Exercise description: Your task is to copy every line of the entries that contains "this".

Given data:
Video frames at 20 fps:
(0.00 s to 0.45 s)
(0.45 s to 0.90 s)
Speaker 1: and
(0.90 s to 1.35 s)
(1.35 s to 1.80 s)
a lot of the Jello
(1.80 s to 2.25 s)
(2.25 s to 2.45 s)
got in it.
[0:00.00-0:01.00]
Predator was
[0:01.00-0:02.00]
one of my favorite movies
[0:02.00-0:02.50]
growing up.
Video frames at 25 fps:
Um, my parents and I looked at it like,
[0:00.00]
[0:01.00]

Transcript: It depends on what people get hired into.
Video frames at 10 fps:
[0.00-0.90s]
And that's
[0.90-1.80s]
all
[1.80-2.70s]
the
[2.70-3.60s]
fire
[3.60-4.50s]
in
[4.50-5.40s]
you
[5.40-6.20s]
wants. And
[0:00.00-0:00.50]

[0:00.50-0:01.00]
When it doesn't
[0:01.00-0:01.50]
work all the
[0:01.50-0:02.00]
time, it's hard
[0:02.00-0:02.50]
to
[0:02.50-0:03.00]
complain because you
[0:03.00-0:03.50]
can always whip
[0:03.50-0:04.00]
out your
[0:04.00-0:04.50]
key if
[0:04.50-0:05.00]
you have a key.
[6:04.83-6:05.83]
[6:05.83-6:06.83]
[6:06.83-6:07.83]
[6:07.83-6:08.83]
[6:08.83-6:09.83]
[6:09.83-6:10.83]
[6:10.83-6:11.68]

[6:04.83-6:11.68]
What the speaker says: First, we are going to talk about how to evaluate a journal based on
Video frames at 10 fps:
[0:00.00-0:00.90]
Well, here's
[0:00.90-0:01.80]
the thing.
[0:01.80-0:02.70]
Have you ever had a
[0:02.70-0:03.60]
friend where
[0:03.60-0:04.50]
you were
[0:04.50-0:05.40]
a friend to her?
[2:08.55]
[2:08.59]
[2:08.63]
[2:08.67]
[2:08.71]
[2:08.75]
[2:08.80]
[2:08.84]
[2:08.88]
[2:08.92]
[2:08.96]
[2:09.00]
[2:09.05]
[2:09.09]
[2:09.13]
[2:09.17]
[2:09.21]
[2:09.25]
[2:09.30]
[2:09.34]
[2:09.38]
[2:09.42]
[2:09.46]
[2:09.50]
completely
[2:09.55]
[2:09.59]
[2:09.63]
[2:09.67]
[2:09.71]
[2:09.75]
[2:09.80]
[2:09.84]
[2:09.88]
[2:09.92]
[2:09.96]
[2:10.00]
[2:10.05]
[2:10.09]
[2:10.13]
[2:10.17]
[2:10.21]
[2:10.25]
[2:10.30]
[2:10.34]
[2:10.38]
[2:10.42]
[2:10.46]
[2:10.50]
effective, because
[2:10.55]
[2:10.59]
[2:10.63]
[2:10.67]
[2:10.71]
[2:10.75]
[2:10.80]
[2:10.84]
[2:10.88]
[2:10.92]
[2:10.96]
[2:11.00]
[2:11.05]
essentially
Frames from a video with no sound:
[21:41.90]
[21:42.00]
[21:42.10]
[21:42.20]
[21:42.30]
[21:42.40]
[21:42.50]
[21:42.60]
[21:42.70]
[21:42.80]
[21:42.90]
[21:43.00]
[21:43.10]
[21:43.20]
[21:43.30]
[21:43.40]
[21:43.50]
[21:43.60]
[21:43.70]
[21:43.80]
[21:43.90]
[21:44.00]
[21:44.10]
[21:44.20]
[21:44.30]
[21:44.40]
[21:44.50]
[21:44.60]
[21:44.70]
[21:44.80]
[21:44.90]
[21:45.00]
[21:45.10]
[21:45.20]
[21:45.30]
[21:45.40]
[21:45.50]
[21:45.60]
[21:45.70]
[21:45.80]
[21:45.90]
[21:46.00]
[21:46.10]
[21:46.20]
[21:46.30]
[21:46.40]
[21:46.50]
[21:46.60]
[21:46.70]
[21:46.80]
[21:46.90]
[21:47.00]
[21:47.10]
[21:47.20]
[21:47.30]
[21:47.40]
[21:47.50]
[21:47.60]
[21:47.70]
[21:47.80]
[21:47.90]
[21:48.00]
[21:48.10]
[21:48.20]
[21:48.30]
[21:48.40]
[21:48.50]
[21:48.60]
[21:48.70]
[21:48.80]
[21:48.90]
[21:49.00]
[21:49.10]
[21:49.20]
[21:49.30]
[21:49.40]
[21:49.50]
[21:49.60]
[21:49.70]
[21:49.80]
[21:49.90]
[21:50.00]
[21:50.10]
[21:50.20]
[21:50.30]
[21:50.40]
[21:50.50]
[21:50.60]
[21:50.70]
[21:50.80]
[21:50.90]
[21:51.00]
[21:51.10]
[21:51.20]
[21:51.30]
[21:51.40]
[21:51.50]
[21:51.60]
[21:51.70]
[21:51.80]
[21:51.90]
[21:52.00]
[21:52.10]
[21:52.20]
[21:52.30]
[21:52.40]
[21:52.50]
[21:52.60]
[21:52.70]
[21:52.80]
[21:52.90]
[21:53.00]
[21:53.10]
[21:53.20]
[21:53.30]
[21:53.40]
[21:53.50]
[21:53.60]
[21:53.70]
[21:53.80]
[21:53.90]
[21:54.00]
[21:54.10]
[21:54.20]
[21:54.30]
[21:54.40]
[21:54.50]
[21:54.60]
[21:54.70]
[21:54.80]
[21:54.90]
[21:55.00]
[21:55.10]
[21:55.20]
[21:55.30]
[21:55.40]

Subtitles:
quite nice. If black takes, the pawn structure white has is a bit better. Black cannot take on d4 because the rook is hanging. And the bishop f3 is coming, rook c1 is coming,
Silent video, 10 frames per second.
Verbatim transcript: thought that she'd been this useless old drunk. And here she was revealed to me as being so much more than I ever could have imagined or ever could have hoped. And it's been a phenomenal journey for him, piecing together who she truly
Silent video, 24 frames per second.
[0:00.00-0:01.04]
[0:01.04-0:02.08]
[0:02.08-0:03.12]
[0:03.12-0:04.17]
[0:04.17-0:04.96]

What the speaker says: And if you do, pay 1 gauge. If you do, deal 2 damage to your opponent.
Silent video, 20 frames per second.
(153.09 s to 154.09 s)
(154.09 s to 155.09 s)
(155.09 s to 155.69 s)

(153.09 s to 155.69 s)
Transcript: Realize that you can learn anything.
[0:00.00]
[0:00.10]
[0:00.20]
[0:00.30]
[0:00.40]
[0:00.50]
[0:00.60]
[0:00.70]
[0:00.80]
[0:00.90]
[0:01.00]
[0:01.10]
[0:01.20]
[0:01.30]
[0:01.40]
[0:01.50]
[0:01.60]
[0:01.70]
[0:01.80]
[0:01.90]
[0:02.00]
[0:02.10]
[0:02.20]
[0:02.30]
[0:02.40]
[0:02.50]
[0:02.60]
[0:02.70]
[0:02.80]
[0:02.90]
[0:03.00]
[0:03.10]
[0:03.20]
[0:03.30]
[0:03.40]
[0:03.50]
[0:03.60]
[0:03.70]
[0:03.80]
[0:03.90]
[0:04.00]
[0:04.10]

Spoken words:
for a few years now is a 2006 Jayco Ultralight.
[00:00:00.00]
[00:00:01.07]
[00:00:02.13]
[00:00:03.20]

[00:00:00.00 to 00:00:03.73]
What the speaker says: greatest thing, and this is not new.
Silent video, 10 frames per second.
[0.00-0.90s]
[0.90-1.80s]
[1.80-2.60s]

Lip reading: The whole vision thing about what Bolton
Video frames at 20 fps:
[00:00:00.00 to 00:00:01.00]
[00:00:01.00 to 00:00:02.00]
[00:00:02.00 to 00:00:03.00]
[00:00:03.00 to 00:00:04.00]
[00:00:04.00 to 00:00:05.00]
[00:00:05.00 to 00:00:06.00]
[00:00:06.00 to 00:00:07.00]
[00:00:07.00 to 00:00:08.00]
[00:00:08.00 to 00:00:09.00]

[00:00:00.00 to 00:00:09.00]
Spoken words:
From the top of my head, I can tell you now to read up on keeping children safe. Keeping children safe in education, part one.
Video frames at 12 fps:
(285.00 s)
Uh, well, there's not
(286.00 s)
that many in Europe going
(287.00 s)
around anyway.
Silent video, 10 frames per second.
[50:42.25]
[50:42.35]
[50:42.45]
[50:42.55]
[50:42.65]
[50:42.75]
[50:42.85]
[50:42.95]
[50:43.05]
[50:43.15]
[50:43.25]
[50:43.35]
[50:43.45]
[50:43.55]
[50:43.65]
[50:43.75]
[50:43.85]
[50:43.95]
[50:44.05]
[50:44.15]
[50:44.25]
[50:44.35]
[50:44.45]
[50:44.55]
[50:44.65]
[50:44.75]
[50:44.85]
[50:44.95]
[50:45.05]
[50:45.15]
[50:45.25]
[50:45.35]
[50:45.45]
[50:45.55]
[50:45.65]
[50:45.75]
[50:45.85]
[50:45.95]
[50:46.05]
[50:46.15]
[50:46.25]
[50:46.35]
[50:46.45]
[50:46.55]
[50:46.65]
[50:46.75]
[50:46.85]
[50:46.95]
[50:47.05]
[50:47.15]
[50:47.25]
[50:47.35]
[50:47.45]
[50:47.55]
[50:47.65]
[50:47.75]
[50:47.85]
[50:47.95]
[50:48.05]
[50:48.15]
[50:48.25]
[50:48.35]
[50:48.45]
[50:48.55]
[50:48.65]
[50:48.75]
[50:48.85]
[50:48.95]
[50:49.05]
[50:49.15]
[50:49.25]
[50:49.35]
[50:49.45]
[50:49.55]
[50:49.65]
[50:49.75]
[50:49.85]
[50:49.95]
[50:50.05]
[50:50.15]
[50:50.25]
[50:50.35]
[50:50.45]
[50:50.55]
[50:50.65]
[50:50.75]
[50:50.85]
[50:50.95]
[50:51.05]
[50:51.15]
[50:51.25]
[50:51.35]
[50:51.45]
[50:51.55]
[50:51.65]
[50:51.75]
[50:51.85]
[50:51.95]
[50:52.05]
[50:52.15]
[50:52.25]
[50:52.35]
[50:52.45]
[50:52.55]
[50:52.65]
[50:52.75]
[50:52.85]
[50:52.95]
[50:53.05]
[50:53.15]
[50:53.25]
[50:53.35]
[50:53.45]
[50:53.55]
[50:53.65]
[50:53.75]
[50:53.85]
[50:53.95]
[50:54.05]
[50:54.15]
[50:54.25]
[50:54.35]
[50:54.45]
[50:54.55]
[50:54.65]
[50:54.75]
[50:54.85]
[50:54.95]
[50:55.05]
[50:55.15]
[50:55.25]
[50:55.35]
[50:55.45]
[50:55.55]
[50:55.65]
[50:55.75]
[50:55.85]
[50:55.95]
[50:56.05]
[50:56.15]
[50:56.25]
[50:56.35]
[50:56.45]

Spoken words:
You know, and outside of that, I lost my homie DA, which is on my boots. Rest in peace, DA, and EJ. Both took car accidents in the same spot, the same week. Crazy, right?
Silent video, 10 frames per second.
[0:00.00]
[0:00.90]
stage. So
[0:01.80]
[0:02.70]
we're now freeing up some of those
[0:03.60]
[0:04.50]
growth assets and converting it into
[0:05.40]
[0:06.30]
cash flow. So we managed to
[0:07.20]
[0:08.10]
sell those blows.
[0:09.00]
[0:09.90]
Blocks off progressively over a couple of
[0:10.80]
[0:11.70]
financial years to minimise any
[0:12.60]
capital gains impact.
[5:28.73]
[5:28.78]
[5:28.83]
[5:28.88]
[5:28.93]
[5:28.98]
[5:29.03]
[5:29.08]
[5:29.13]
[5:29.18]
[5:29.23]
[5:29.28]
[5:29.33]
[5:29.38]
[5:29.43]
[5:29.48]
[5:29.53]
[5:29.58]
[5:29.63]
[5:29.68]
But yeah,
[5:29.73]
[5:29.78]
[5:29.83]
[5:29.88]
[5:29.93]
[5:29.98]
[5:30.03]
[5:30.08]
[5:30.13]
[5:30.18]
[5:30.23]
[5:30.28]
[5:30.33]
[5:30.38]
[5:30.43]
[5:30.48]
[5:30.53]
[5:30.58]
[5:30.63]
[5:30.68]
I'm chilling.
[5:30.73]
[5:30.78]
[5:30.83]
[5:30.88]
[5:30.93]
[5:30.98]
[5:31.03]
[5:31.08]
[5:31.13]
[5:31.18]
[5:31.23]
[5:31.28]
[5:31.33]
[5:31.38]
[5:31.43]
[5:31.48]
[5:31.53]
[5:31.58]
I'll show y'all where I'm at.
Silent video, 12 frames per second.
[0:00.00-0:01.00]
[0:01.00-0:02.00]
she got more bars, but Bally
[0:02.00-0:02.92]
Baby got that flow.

Solution below:
Verbatim transcript: thought that she'd been this useless old drunk. And here she was revealed to me as being so much more than I ever could have imagined or ever could have hoped. And it's been a phenomenal journey for him, piecing together who she truly
What the speaker says: greatest thing, and this is not new.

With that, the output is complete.